Darius Kasparaitis 2

Who Pays For New NHL Rules?

by Alec Brownscombe

It seems everyone is excited about a new-look NHL. The strong and skilled players are looking forward to establishing dominance over obstruction. Players like Jagr, and Allison are certainly going to thrive with this new crackdown. If the NHL is serious about the new rules, players that use their sticks for water-skiing rather than goal-scoring will be looking for new career opportunities- at least until the playoffs start. So let’s start picking out some guys that should have some serious troubles adapting to a new NHL.

There are players drafted for their offensive talent. There are players who are drafted as positional sound, hard hitters. Then there are players drafted whose defensive game is based on using their stick to slow down their opposition. It’s this third class of player that will struggle in the new NHL.

The use of the stick for purposes other than puck handling are as old as the game.
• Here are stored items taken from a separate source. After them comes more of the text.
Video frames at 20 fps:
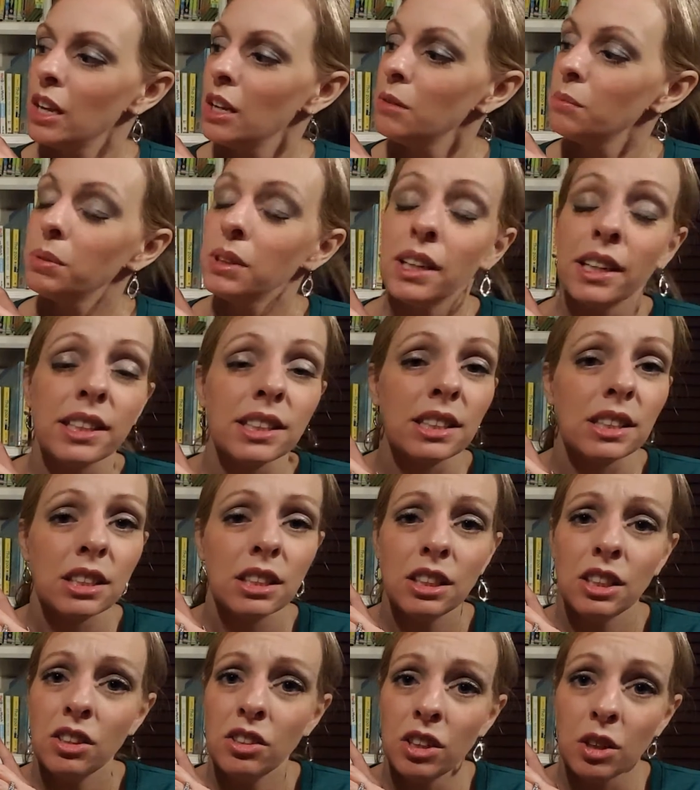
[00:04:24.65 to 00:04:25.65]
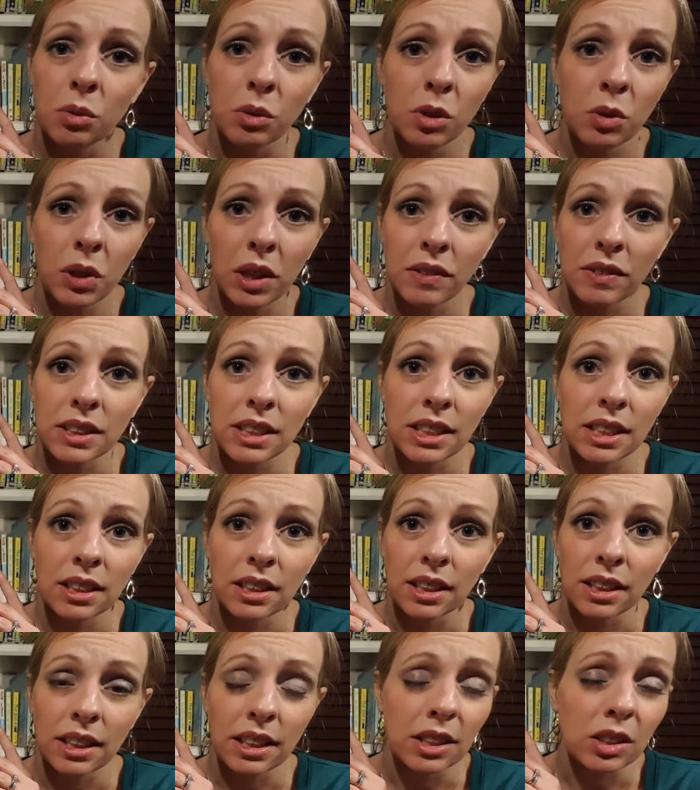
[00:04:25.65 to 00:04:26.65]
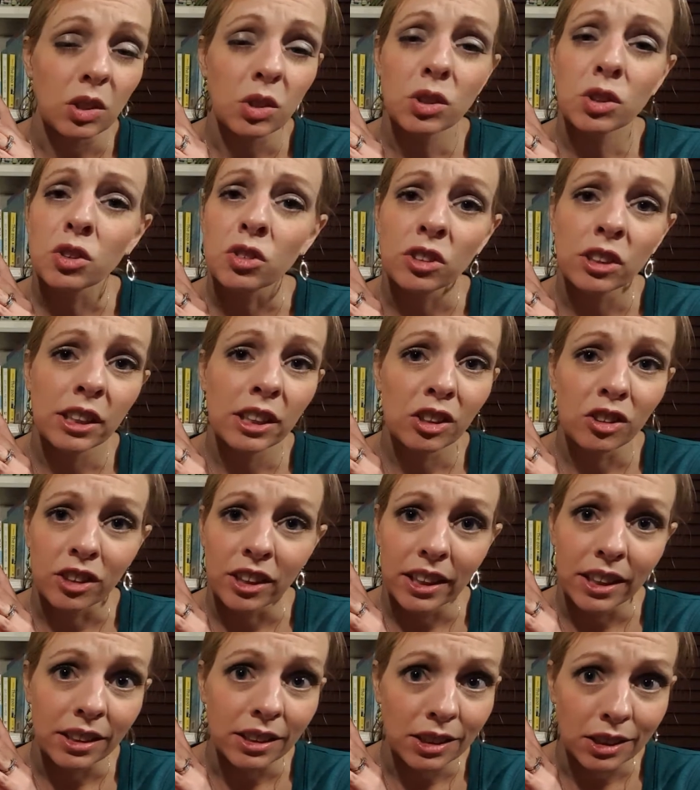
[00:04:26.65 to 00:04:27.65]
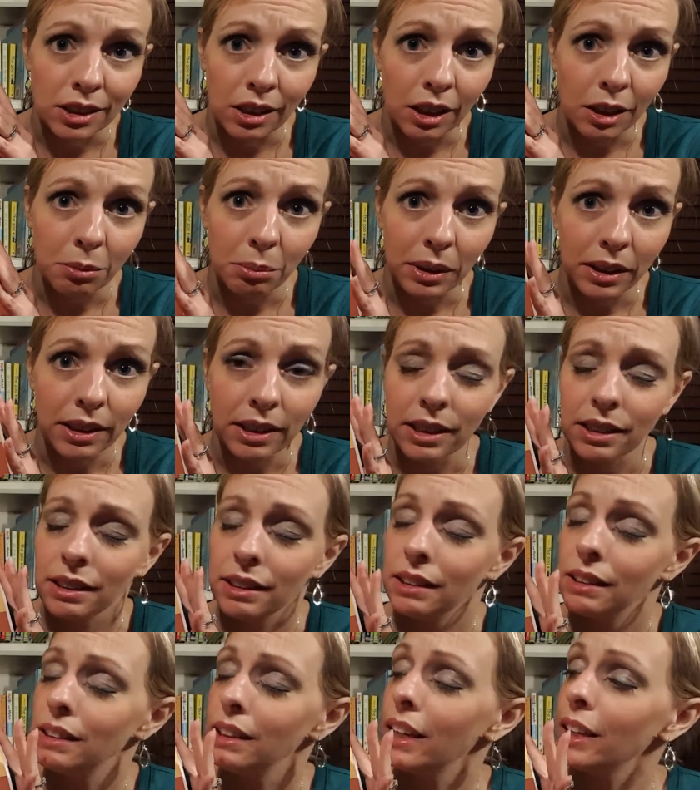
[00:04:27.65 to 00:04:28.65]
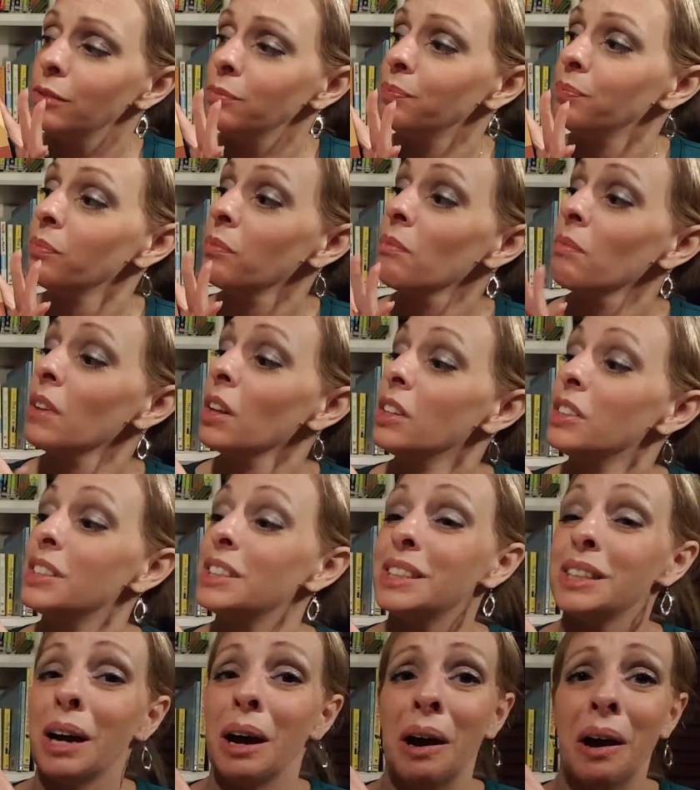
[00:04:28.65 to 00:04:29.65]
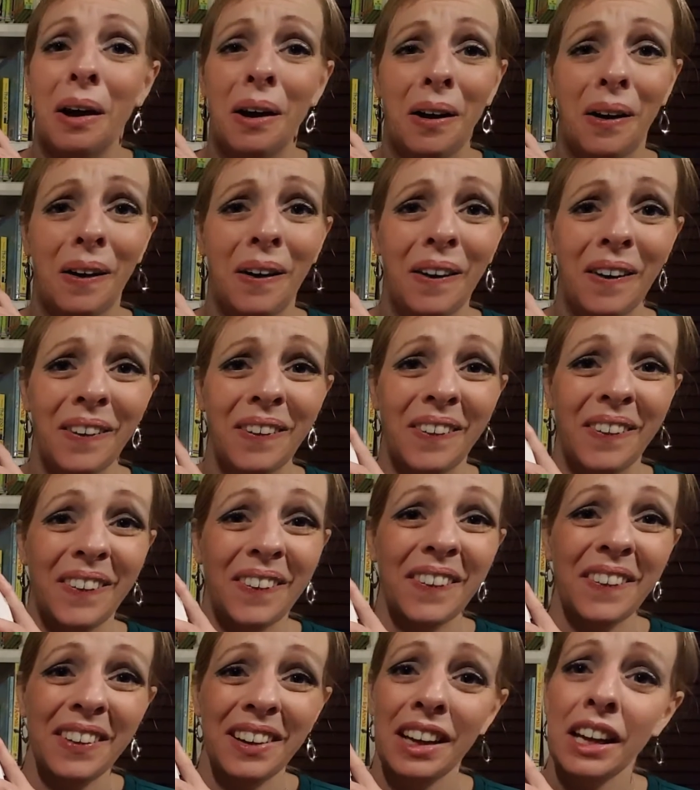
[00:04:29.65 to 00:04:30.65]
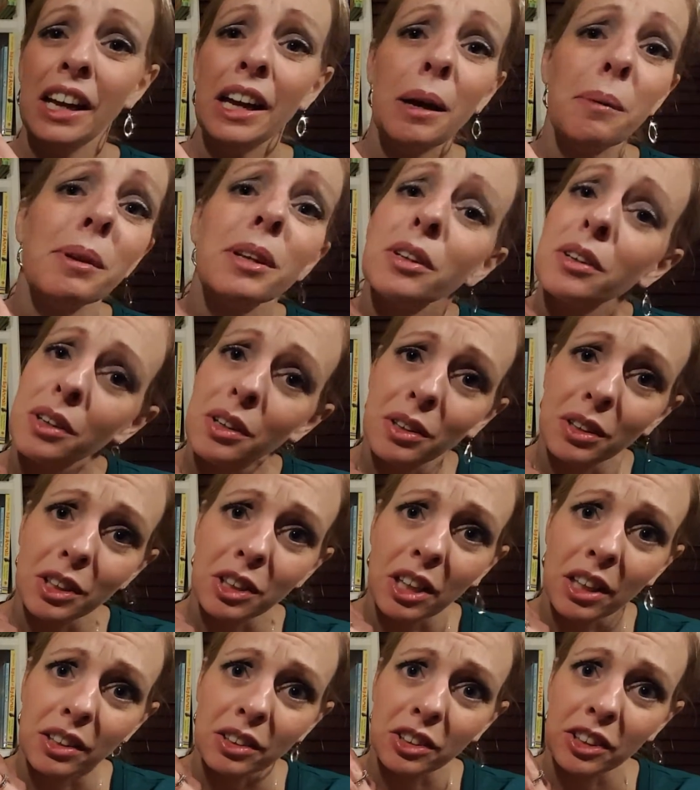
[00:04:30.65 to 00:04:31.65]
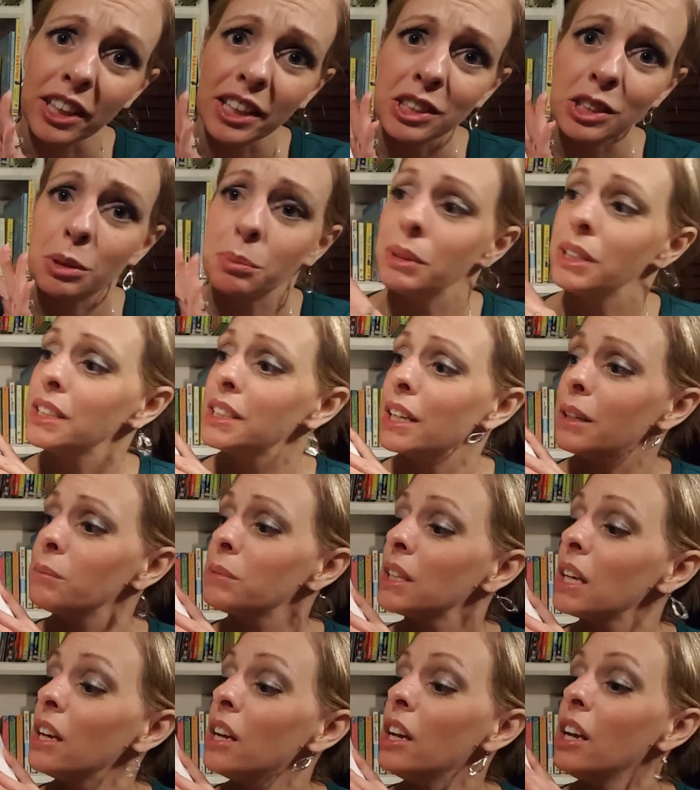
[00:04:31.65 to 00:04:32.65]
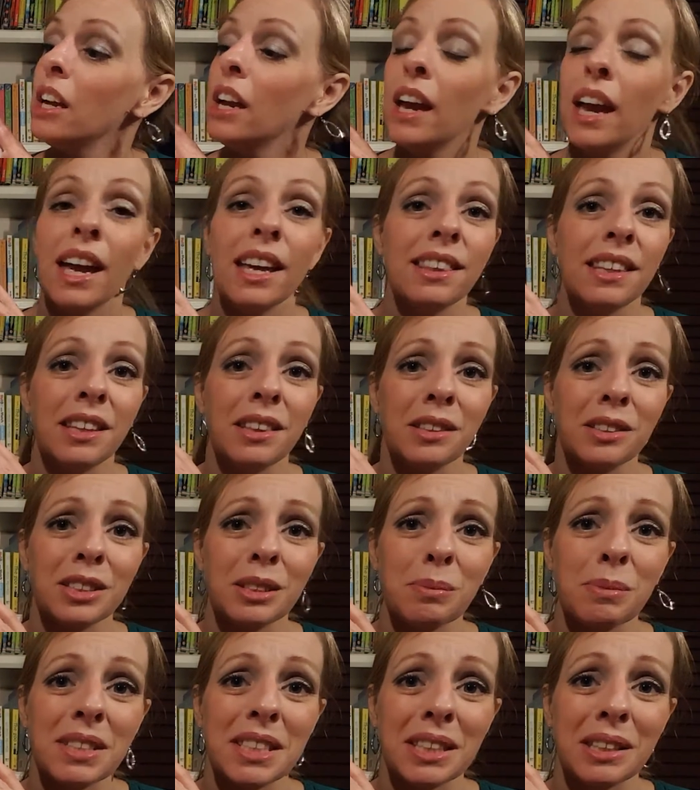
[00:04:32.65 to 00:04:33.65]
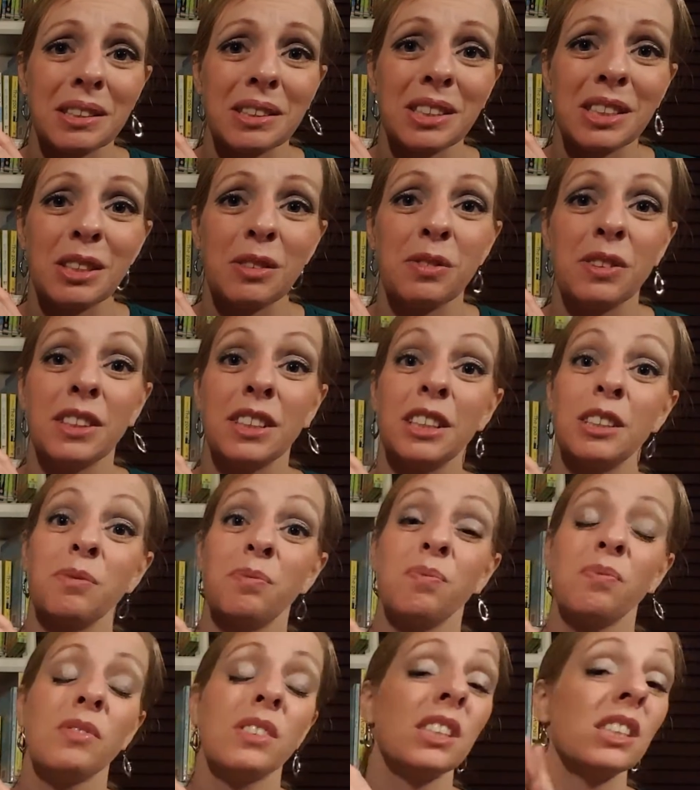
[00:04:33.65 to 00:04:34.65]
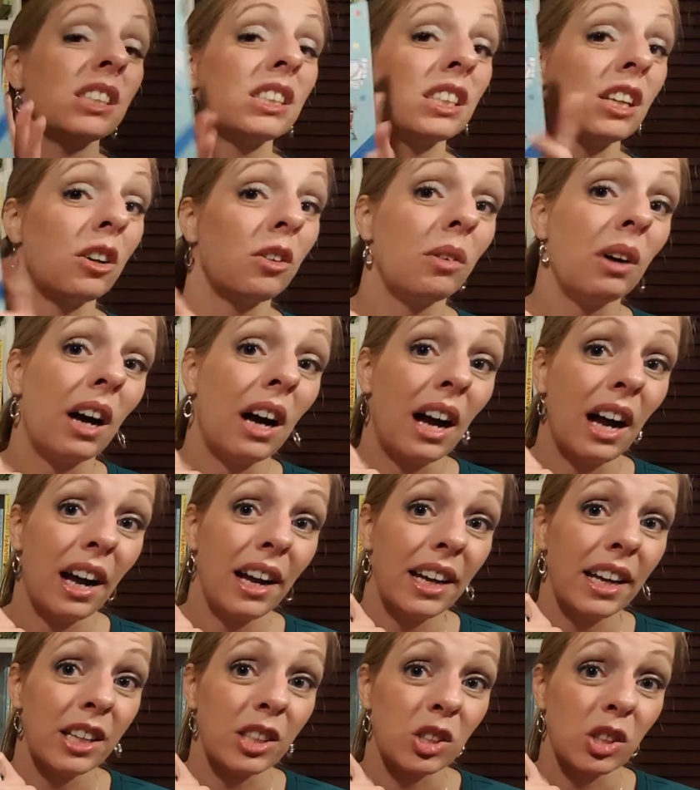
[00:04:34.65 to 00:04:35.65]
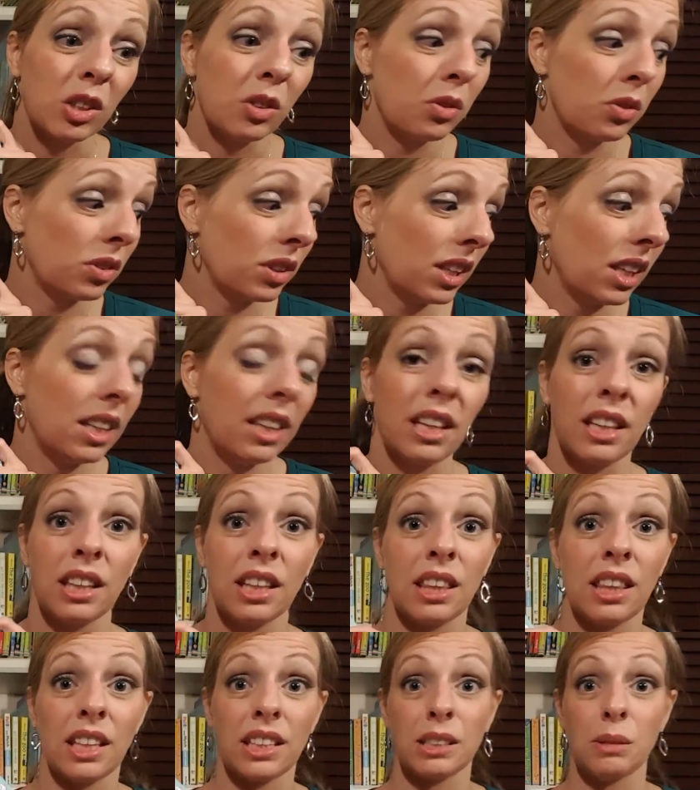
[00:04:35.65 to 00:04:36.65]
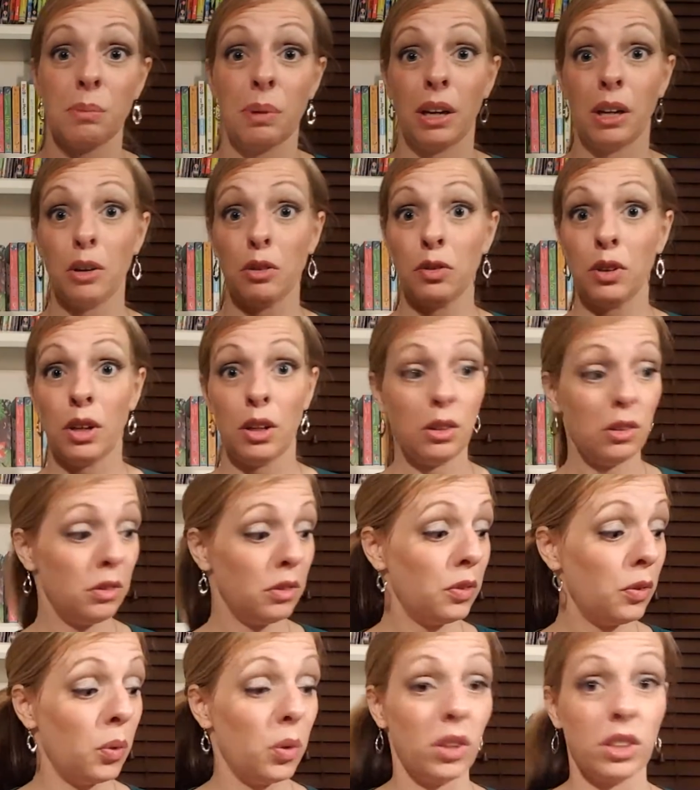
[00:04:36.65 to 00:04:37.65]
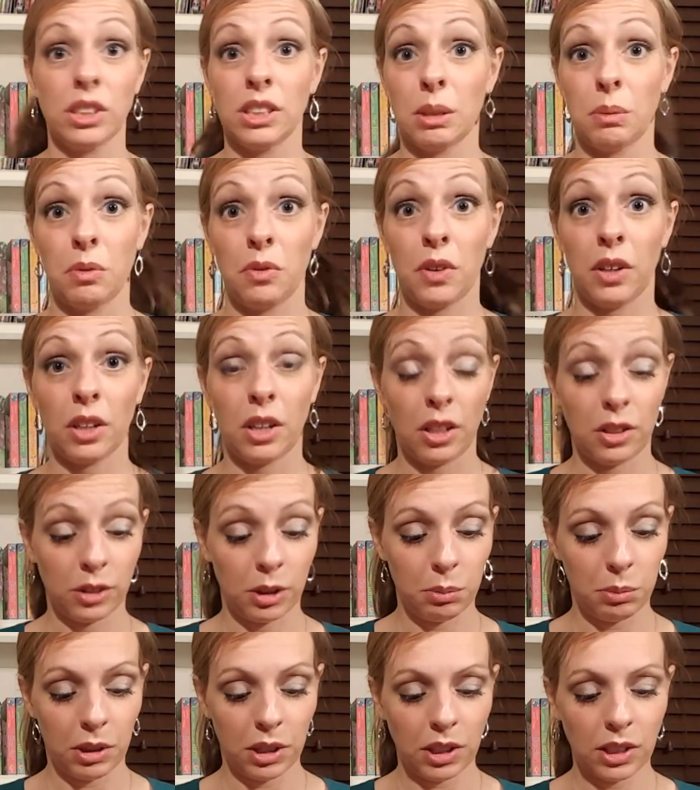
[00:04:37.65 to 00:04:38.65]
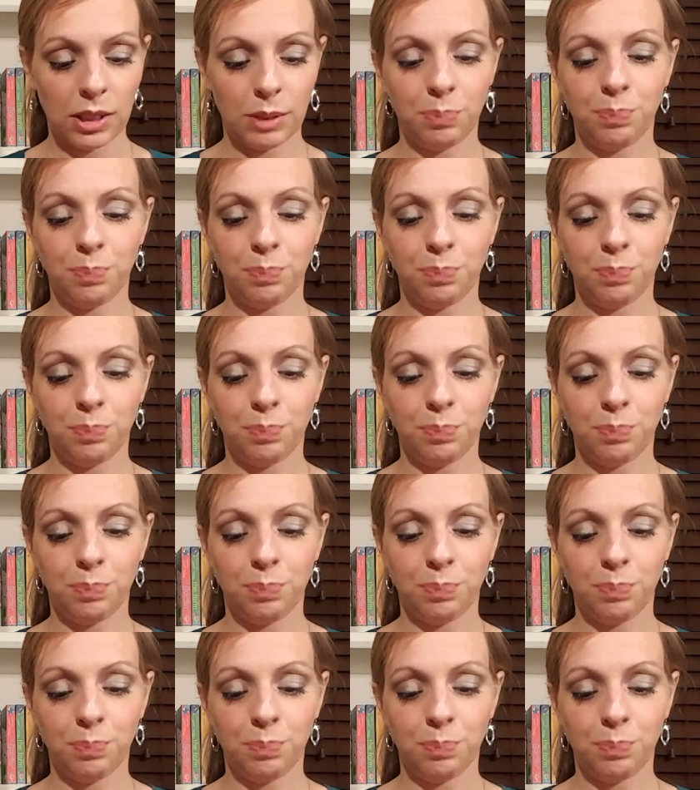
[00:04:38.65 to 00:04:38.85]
Plus, you know, when you have a scene like this, your green crayon is gone by the end of the day. So, I mean, you can only color grass so many times. And then there's some stickers to fill in. So I actually really think that that's a benefit for some of our coloring books.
Try watching some re-runs of games from the 40’s, 50’s, or 60’s if you have difficulty remembering what “old time hockey” really was… the backhand on the goalie was always prefaced with a hook, hold, and the occasional elbow. Gordie Howe, with his concussion inducing elbows, would not have lasted long with these new rules. Neither would Jacques Laperierre, who had trouble shooting or skating, but would select the longest stick he could find in order to extend the reach of his hooking arc.

I digress. Offence is great, and once we survive 40 or 50 minutes of power-play, we can all tune in to view the last 3 minutes of the game to see who might win…is it any wonder that the basketball commish has slain the Neanderthal player rep to re-imagine a game that will emulate a no-contact charade of hoops?

I digress again. I guarantee that the following players are going to have big trouble retaining employment (well not really, just will have some issues adapting) while the stripe shirts interpret the new Bettman universe. Be entertained dammit!

  1. Chris TherienDarien Hatcher, or Mike Rathje – pick one (my feet won’t move, but I remember how to swing my stick) it just ain’t gonna work anymore.
  2. Nik Antropov – I’ve got two knee braces. Please don’t hit me because I need a paycheque.
  3. Radek Bonk – Offensive moves are no problem. I can see the ice, and hit the open man. But damn I just love chopping with that stick!
  4. Bryan McCabe – They made me stop separating the winger’s legs with the “can opener”. Now I can’t trip, hold, or run around out of position.
  5. Darius Kasparaitis – Enough said.
  6. Marian Hossa – I could score 50 goals, or, I could re-arrange your face with the end of this Easton.
  7. ¾’s of Calgary’s forwards – There’s no way Detroit and Vancouver will go down again to Calgary unless Calgary forwards are allowed the 2 steamboat rule for hooking and holding.
  8. Mike Peca – Gritty competitor who belongs to the era where black and blue arms were the signature of the professional hockey masochist.
  9. Mike Keenan – Can he bring himself to even pick a player who doesn’t obstruct?
  10. Hal Gil – I’ll hit you once I bring you closer with this $300 composite.

Of course, this top ten could be reversed once April rolls along, and suddenly games matter. Old GM Harry in Boston has already vented over the fact that he can’t sell seats to a game that features 50 minutes of odd man play. Hockey’s on the brink of unprecedented change, as it chases soccer moms with a sanitized new image. The question is – how long will the grass root fan stick with it?